Challenges to Women and Girls’ Right to Education and Work in Afghanistan: The Role of International Community
Keywords:
women rights, cultural and religious relativism, economic underdevelopment, Organization of Islamic Cooperation, EU external trade, human rights conditionalityAbstract
After the collapse of Afghanistan’s democratic government and Taliban taking control of Afghanistan in August 2021, the lives of Afghan women and girls are severely restricted. Afghanistan is at the crossroads of its political commitments made to the international community and legally binding obligations; its actual domestic laws, policies, and state practices with respect to women's right to education, and work; and its expectation from international community for an economic bailout.

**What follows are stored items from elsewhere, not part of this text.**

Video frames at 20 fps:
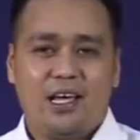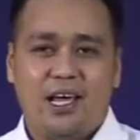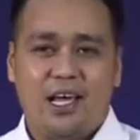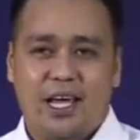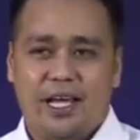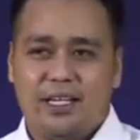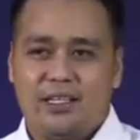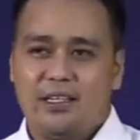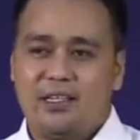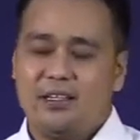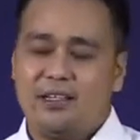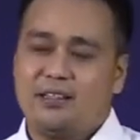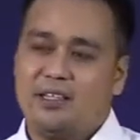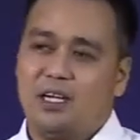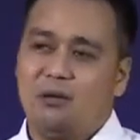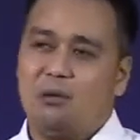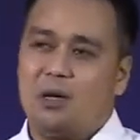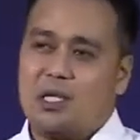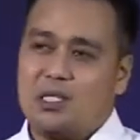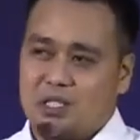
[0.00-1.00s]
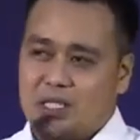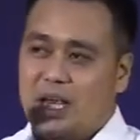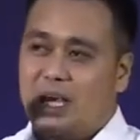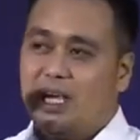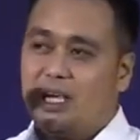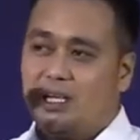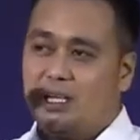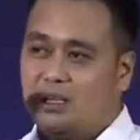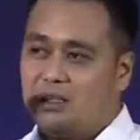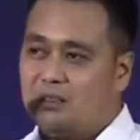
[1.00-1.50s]
And there was
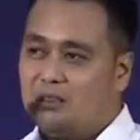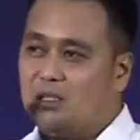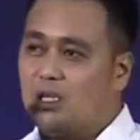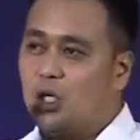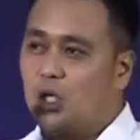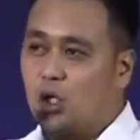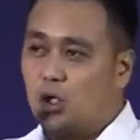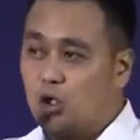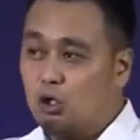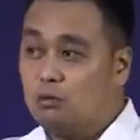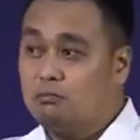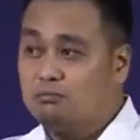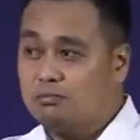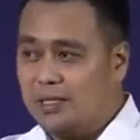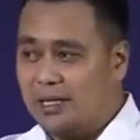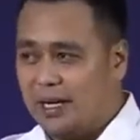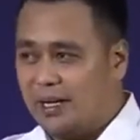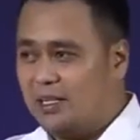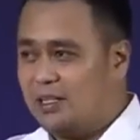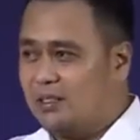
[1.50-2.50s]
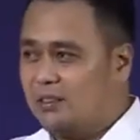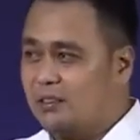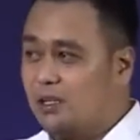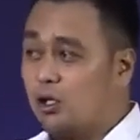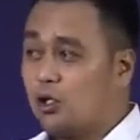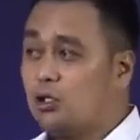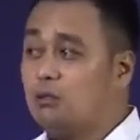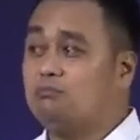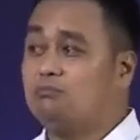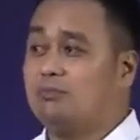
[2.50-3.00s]
a room there,
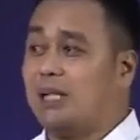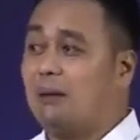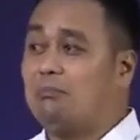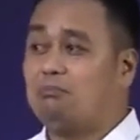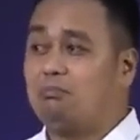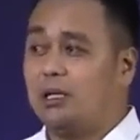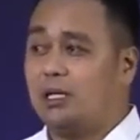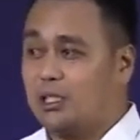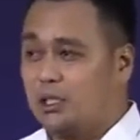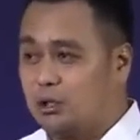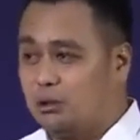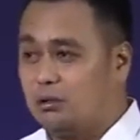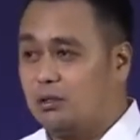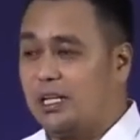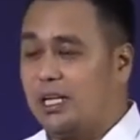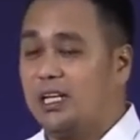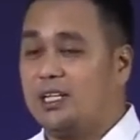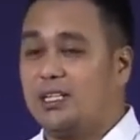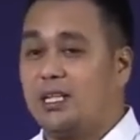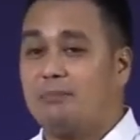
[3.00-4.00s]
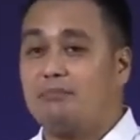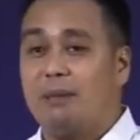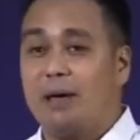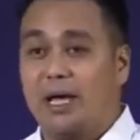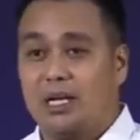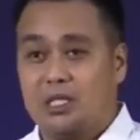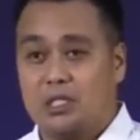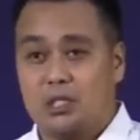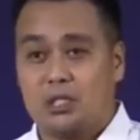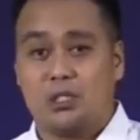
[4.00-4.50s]
room number 2 in the
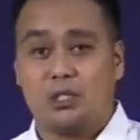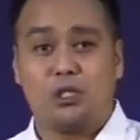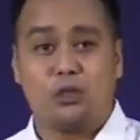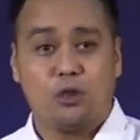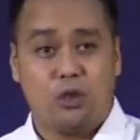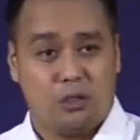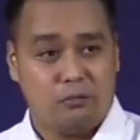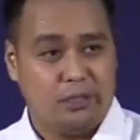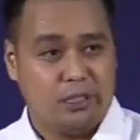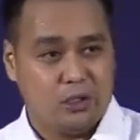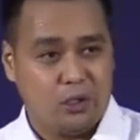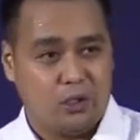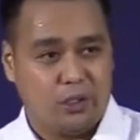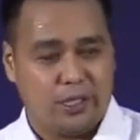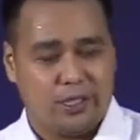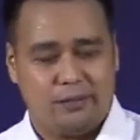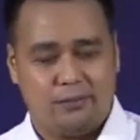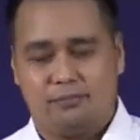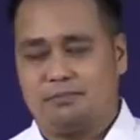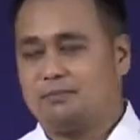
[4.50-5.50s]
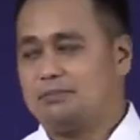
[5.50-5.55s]
men's dormitory.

Alongside the lack of effective implementation and compliance monitoring on the part of international human rights treaty regimes, perpetual economic instability and underdevelopment are the causing factors that impinges upon the substantial application and indiscriminate realisation of Afghan women's rights. From the perspective of law of physics which suggests that ‘a number of people can do what none is able to do’ this research paper will analyse what role the international community (in general), and Muslim world through the Organization of the Islamic Cooperation (OIC) and European Union’s economic engagements with Afghanistan in specific, can play at the face of the fact that more than half of the economic life of Afghanistan is based on foreign aid and within this half, thirty percent is contributed by European Union.